Mit Fontane könnte man sagen: Es ist normal, angeschlagen zu sein. Die Mehrheit der Protagonisten in Fontanes Romanen endet tragisch – Schach von Wuthenow oder Waldemar in dem Roman »Stine« sterben durch Suizid, Effi Briest noch nicht 40-jährig an unendlicher Traurigkeit. Fontane führt uns Menschen vor Augen, die schwer geschädigt sind durch die gesellschaftlichen Umstände und durch ihre eigenen Entscheidungen. Das Einzige, was bleibt, sind Gnade, Barmherzigkeit und Liebe. So ist der Mensch – nicht ganz geglückt. Die gesellschaftlichen Umstände sind daran beteiligt, aber sie sind nicht dafür verantwortlich. Die Fontaneschen Menschen sind angeklagt und bedürftig, vor Gott und den Menschen gnädig angesehen zu werden. Die Moral bleibt Theorie, das natürliche Leben ist voller Sünde. An den Schriftsteller Colmar Grünhagen schreibt Fontane im Oktober 1895:

»Ich war nie ein Lebemann, aber ich freue mich, wenn andere leben, Männlein wie Fräulein. Der natürliche Mensch will leben, will weder fromm noch keusch noch sittlich sein, lauter Kunstprodukte von einem gewissen, aber zweifelhaft bleibenden Wert, weil es an Echtheit und Natürlichkeit fehlt […], und dies ist wohl der Grund, warum meine Frauengestalten alle einen Knax weghaben.
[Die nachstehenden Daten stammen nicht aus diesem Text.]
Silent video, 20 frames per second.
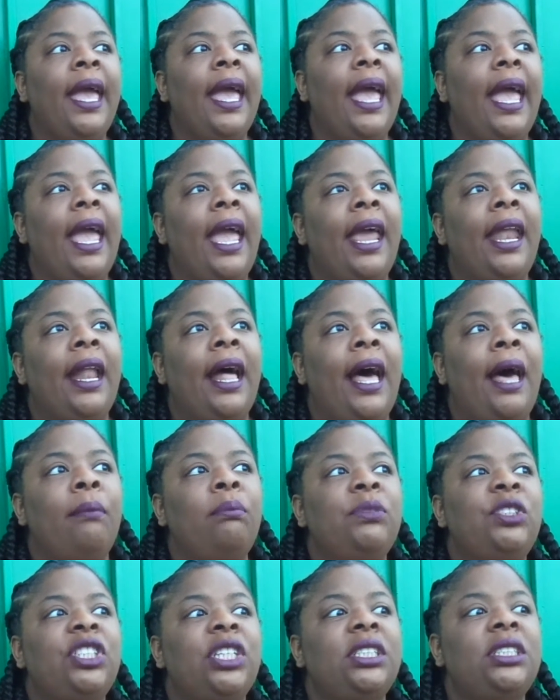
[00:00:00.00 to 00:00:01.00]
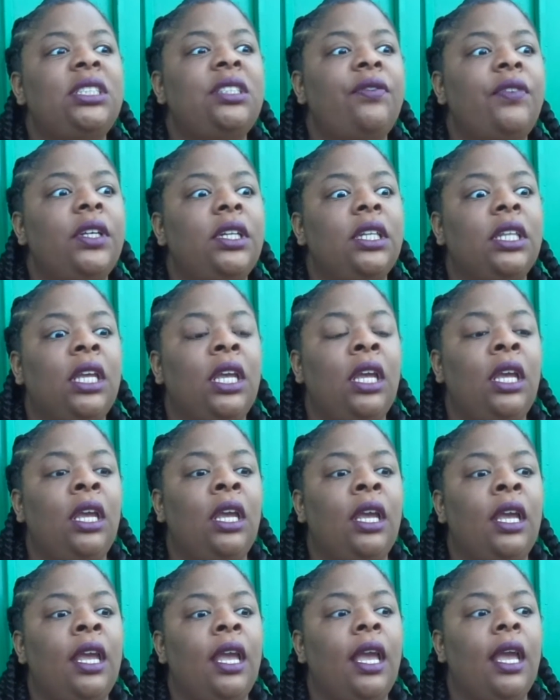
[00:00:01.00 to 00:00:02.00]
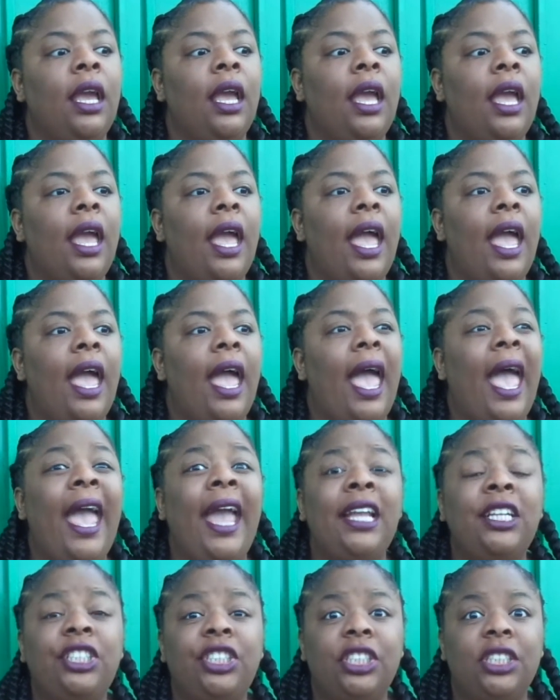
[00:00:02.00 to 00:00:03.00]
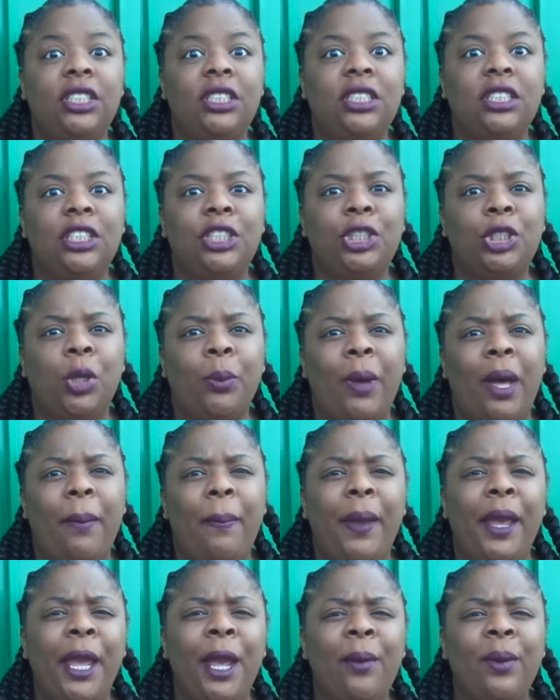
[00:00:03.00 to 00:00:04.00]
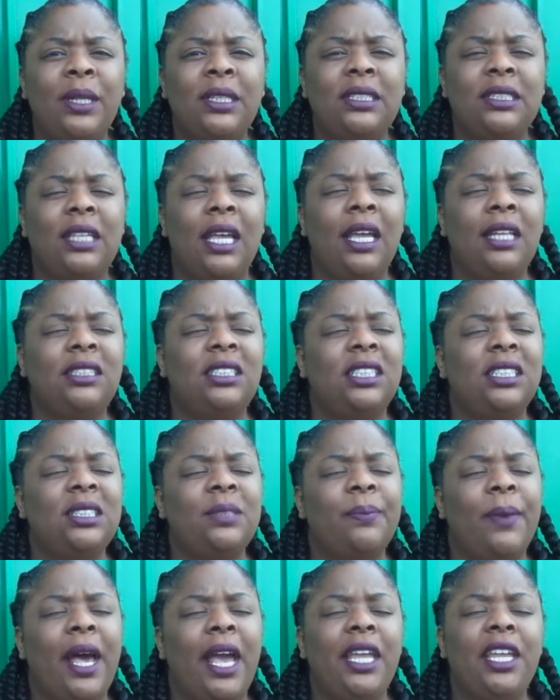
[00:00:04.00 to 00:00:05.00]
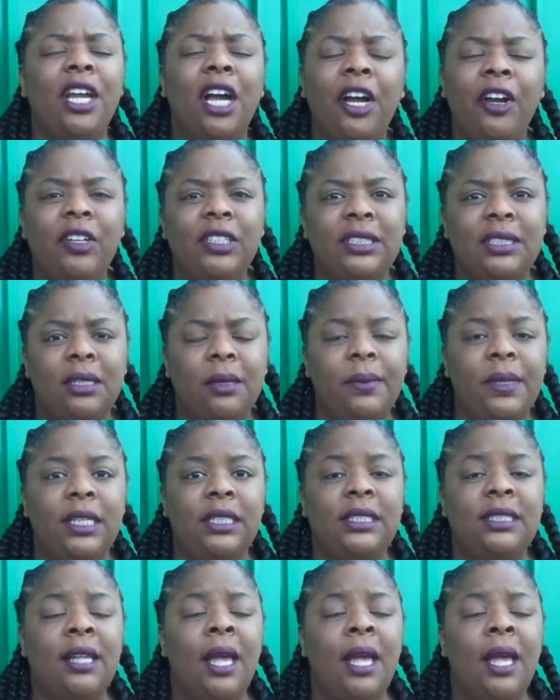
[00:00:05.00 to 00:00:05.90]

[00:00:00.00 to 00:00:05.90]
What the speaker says: And I'm just feeling anxious to show my parents and just my younger siblings,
Gerade dadurch sind sie mir lieb, ich verliebe mich in sie, nicht um ihrer Tugenden, sondern um ihrer Menschlichkeiten, d. h. um ihrer Schwächen und Sünden willen.« (4,316)

2.

Gerade deswegen ist Fontanes Kirchlichkeit im höchsten Maße kritisch. Viele seiner eher liberalen Pastoren – wie Niemeyer in »Effi Briest« und der sozialdemokratisch inspirierte Pastor Lorenzen im »Stechlin« – sind geradezu das Gegenprogramm zu der Kirche, die sich Fontane real darstellt. In einem Brief an Georg Friedlaender schreibt er über die Kirche im Kaiserreich: »Alles Blech, alles ödeste Phrase, keine Spur von Natur, von Herz« – die Pfarrer seien weitgehend »Stümper noch mehr an Herz als an Geist« und ihr Interesse seien lediglich der Klingelbeutel und »das Wohlwollen hoher Vorgesetzter«3.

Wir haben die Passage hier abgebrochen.